Commentary|Videos|May 30, 2026

Strategic Sequencing and Safety: Expert Insights on Breast Cancer ADCs

Author(s)CURE staff
Fact checked by: Alex Biese

Dr. Paolo Tarantino discusses the importance of strategic sequencing and drug-specific prophylaxis to optimize ADC therapy in breast cancer.

The rise of antibody-drug conjugates (ADCs) has transformed the treatment landscape for metastatic breast cancer, offering patients targeted options that were unavailable only a few years ago. However, as the number of approved ADCs grows, so does the complexity of managing them.
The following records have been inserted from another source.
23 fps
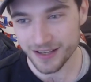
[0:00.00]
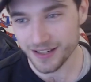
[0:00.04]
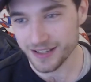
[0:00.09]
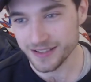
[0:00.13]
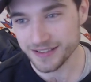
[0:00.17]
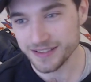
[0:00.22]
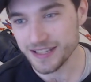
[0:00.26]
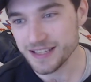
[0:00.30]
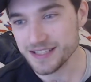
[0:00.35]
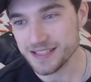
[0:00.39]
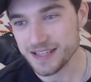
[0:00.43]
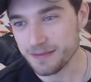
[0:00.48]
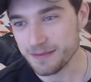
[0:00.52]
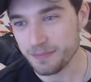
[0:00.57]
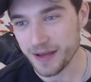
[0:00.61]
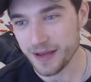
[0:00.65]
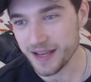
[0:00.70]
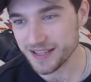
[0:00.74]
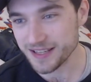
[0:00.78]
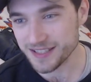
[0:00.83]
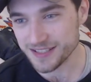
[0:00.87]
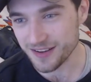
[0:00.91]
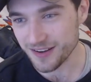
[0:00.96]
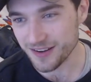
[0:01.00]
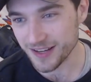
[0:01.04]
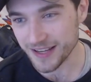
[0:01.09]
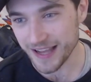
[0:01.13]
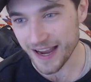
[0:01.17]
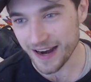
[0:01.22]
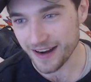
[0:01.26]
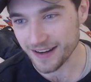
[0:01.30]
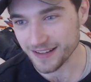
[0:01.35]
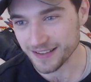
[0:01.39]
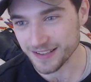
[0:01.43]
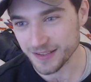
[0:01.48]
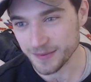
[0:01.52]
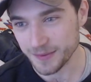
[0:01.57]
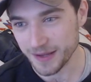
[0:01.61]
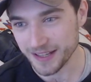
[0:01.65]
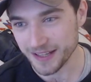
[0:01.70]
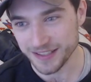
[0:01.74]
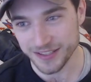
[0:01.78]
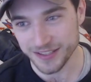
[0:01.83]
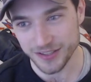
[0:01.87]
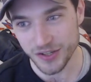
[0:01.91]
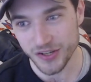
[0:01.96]
Disney Pixar character,
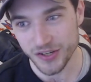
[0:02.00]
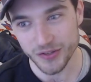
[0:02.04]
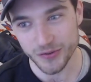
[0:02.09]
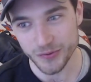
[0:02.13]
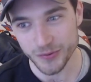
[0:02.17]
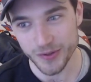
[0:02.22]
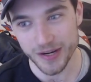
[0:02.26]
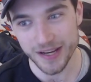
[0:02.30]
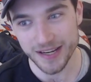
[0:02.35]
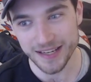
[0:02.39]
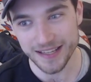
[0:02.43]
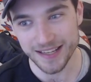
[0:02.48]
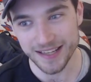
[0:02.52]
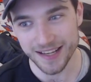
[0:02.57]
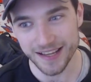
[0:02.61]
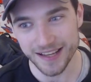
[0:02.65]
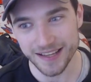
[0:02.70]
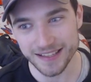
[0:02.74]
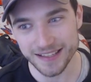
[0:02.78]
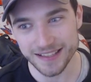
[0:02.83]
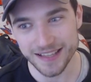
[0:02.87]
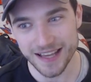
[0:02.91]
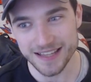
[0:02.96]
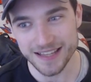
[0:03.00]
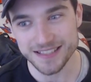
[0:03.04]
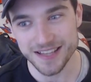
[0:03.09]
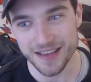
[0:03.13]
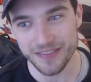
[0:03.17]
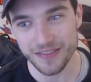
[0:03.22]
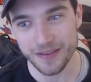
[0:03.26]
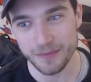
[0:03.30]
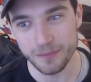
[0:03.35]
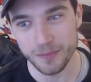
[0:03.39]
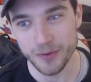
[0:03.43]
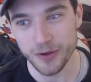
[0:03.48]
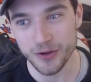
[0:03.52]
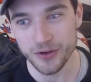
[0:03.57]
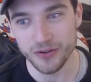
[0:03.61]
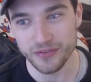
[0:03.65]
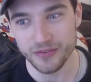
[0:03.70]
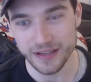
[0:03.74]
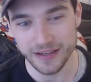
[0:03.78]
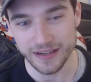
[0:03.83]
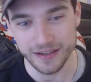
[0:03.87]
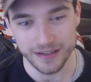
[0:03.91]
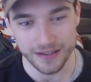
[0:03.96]
man. You got to really like get something
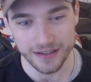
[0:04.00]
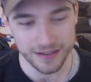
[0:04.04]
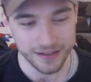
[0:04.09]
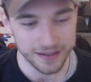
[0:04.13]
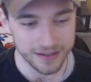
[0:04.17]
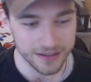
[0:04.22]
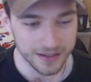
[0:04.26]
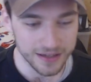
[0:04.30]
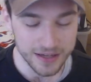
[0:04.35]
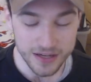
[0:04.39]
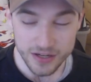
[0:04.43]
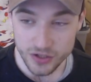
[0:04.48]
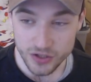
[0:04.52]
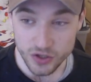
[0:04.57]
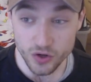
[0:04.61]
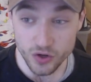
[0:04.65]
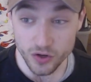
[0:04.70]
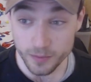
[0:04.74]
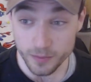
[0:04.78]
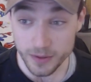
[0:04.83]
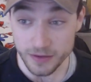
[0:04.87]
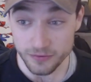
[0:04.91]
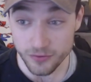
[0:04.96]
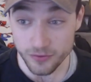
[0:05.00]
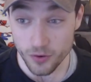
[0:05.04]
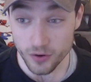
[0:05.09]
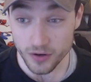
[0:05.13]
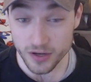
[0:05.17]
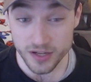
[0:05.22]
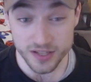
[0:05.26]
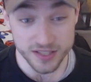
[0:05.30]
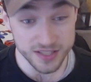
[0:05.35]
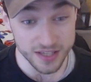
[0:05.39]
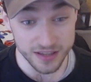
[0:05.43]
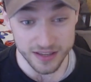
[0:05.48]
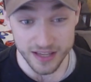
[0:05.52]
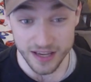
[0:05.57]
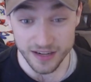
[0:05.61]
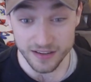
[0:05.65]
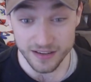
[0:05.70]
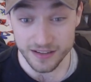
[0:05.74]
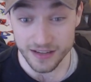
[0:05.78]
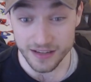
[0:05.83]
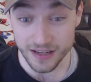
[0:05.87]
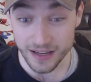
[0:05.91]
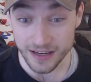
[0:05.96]
moving. You got to be for, because at the end
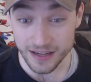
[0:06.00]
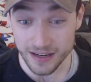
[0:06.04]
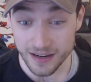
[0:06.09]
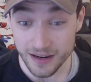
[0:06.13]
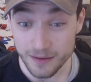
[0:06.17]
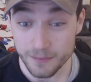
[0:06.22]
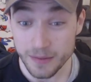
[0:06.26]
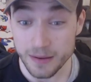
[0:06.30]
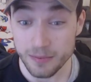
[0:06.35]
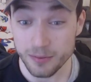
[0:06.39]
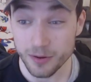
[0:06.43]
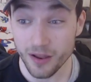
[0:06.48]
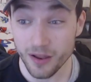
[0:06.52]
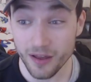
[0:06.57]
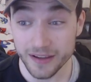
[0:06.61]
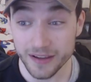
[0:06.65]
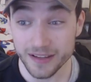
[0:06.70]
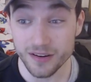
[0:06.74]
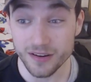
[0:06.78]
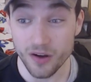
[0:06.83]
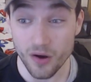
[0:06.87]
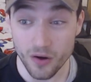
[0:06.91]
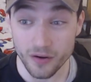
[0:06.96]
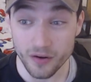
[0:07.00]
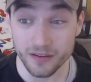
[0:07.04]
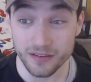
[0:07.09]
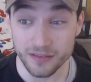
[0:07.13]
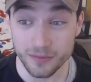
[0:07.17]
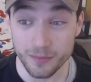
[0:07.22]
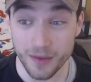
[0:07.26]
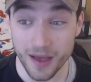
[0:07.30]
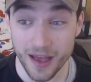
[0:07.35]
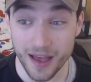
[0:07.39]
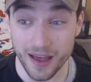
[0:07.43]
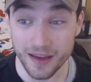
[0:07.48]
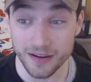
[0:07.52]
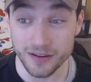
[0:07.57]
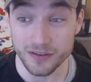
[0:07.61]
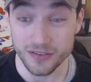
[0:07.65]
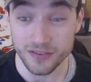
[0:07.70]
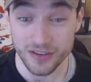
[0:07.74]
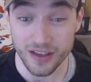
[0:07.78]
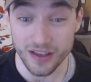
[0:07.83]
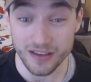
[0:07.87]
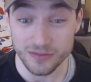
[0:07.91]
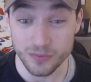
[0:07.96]
of the day, people like an honest man who
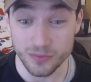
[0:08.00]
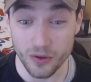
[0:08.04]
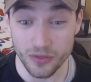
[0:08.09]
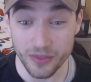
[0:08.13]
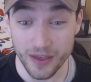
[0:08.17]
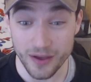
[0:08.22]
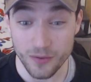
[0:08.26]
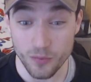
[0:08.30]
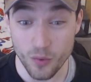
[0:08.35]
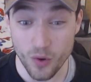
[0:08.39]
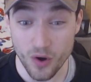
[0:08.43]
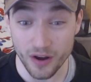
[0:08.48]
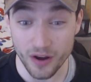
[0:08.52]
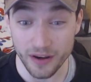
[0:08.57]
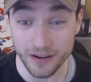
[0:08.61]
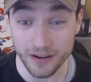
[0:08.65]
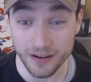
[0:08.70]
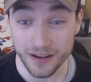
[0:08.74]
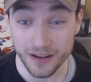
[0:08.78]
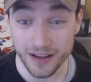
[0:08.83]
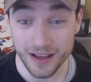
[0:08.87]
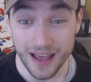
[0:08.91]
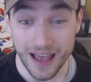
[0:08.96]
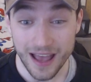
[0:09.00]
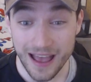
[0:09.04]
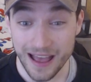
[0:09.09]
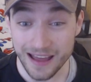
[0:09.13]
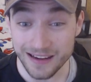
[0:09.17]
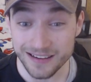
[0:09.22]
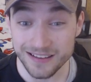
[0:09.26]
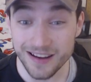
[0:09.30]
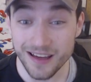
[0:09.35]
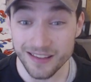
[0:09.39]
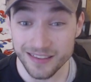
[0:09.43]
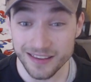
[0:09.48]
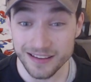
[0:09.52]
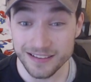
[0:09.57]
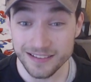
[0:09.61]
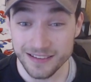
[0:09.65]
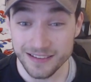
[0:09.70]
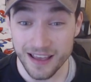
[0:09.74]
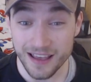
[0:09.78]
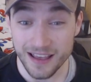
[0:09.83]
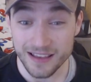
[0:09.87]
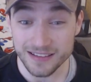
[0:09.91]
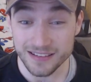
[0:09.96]
says what they want. And nothing
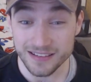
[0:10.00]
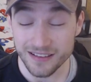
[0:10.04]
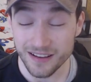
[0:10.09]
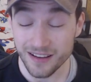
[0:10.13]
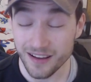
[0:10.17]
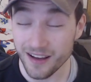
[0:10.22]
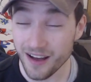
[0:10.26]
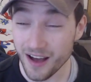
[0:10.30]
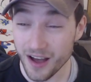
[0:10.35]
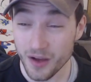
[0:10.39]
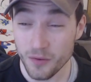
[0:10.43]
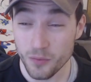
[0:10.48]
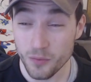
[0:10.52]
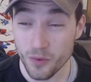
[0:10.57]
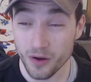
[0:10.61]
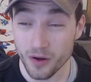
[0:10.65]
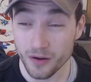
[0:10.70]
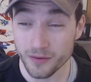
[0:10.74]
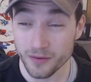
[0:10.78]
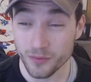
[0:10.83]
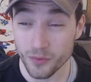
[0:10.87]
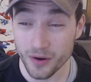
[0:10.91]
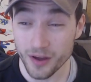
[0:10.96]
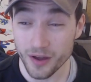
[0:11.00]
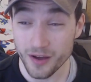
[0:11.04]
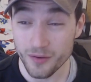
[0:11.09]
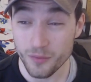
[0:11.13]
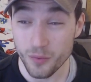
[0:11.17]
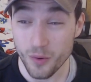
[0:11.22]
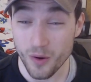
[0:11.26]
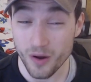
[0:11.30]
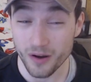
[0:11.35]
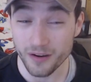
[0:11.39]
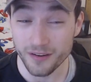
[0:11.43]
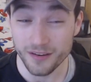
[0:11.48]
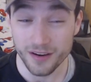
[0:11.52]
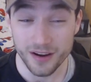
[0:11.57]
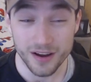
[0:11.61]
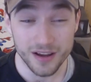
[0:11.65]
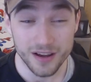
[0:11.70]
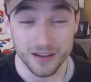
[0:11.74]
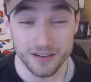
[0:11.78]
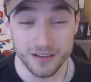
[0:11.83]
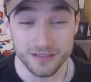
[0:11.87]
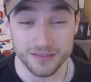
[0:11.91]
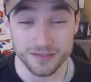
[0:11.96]
says, I want what I want,
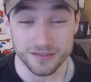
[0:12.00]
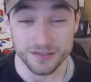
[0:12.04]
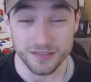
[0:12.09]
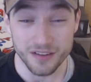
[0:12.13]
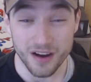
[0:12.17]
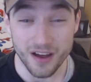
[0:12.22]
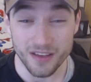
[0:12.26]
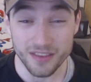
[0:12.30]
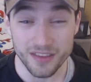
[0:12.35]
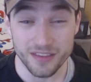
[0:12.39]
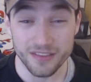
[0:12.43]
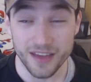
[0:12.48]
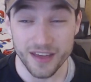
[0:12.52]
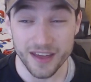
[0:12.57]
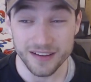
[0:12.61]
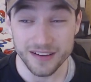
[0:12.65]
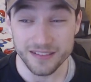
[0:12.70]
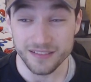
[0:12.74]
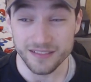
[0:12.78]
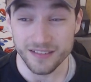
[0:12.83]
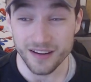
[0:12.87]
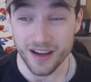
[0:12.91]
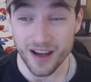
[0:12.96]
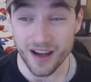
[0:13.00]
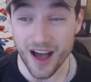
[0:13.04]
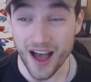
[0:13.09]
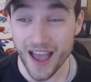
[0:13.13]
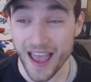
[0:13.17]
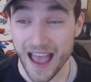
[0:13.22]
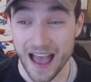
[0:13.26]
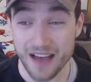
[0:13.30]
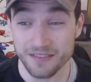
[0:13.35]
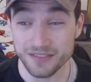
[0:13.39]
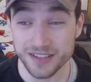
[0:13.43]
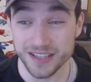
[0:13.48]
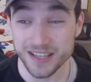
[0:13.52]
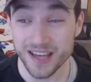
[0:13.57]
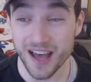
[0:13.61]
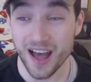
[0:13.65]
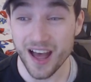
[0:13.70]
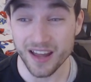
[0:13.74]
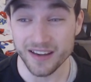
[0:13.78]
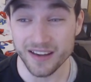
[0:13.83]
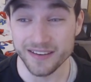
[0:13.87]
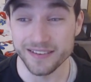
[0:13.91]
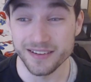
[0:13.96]
rather than, I have a
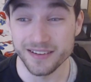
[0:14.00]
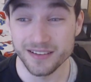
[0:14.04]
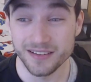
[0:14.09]
gun.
At the 2026 American Society of Clinical Oncology (ASCO) Annual Meeting, Dr. Paolo Tarantino of the Dana-Farber Cancer Institute emphasized that the successful use of these agents requires both a long-term sequencing strategy and meticulous, drug-specific side effect management.

A marathon, not a rush

With three ADCs now approved for metastatic breast cancer, clinicians are often tempted to use them in immediate succession. However, Tarantino warns that this "rush" may lead to cross-resistance.

Recent prospective data suggest that ADCs may not perform as well when administered one after the other without a break. Tarantino explains that ADCs are more than just targeted therapies; the chemotherapy "payload" they carry is a critical factor in their efficacy. If a tumor progresses on one ADC, it may have developed a resistance to that specific type of chemotherapy. To combat this, Tarantino suggests switching mechanisms of action between ADC treatments.

By utilizing traditional therapies such as taxanes, eribulin or vinorelbine after an ADC, clinicians can "reset" the treatment environment. This strategic pause allows for the successful use of a different ADC later in the patient’s journey. Tarantino describes this approach as a marathon, emphasizing that the goal is to sustain effective treatment over the longest possible period.

Precision in prophylaxis

While sequencing is a major focus for the future, the day-to-day safety of these drugs remains a priority for the oncology team. Tarantino noted that although many ADCs are grouped together, their safety profiles are highly distinct. For example, Enhertu (trastuzumab deruxtecan; T-DXd) requires close monitoring for interstitial lung disease (ILD) and cardiotoxicity. Patients on Enhertu should undergo regular CT scans and echocardiograms to ensure their safety.

In contrast, other agents like Datroway (datopotamab deruxtecan; Dato-DXd) present different challenges, such as stomatitis and ocular toxicities. Tarantino highlighted that these side effects require specific prophylactic measures, such as the use of medicated mouthwash and eye drops, which are not typically required for other ADCs.

Furthermore, the management of Trodelvy (sacituzumab govitecan; SG) shifts the focus toward hematologic health. For patients receiving Trodelvy, the primary concern is often neutropenia, which necessitates the proactive use of growth factors to maintain the treatment schedule and prevent infection.

Informing the patient conversation

Tarantino noted that the strategy for using these drugs is constantly evolving as new data from retrospective and prospective studies emerge. These findings are not just for researchers; they are vital tools for the discussions happening between doctors and patients in the clinic

.By understanding the unique nuances of each ADC, from how they are sequenced to how their side effects are prevented, oncologists can ensure that patients remain on therapy longer.

As Tarantino concluded, the right prophylaxis and a strategic "marathon" mindset are the keys to helping patients live longer, healthier lives while managing metastatic disease.